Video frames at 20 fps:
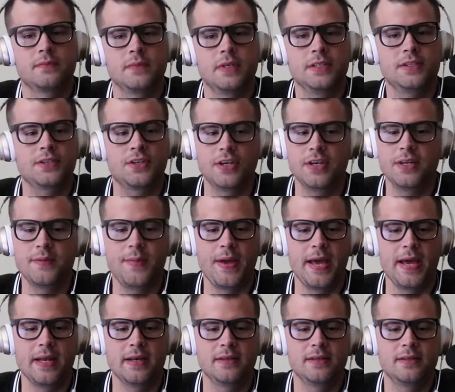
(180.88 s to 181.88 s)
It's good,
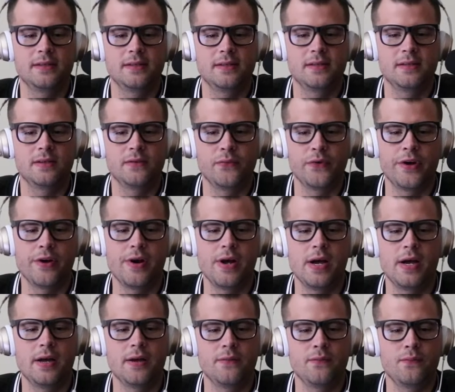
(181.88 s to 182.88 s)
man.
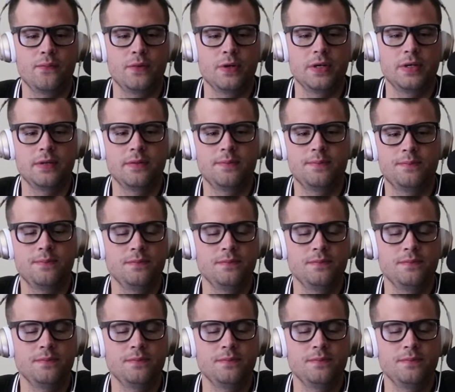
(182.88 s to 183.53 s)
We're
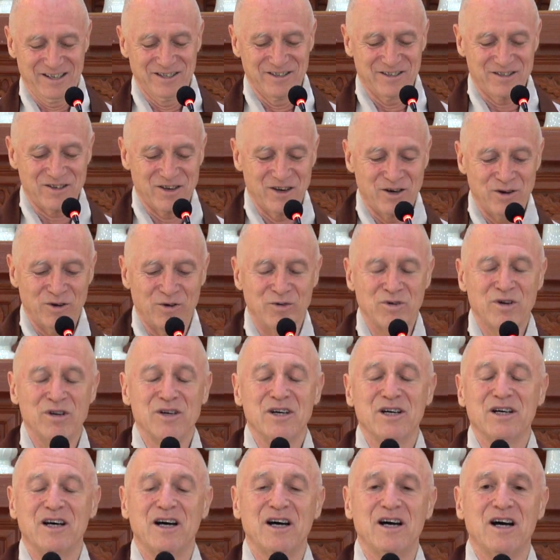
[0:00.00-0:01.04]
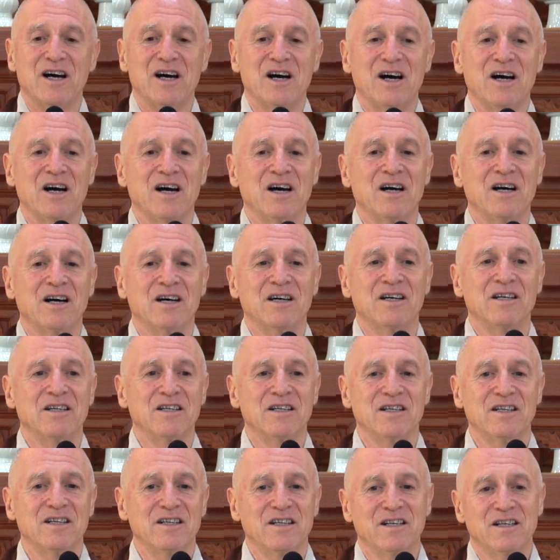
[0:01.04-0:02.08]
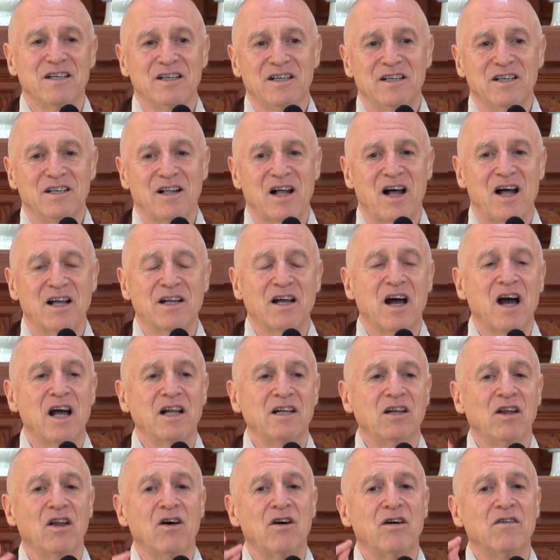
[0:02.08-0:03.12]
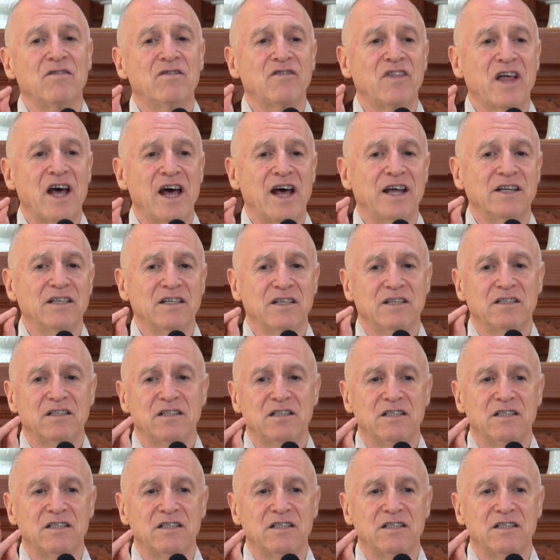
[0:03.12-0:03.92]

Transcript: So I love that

========================

> **EXERCISE PROMPT**: Word for word, restate the lines from the line with "(181.88 s to 182.88 s)" through the last line of the entries, and nothing beyond them. Omit pictures.

> **OUTPUT BELOW**:
(181.88 s to 182.88 s)
man.
(182.88 s to 183.53 s)
We're
[0:00.00-0:01.04]
[0:01.04-0:02.08]
[0:02.08-0:03.12]
[0:03.12-0:03.92]

Transcript: So I love that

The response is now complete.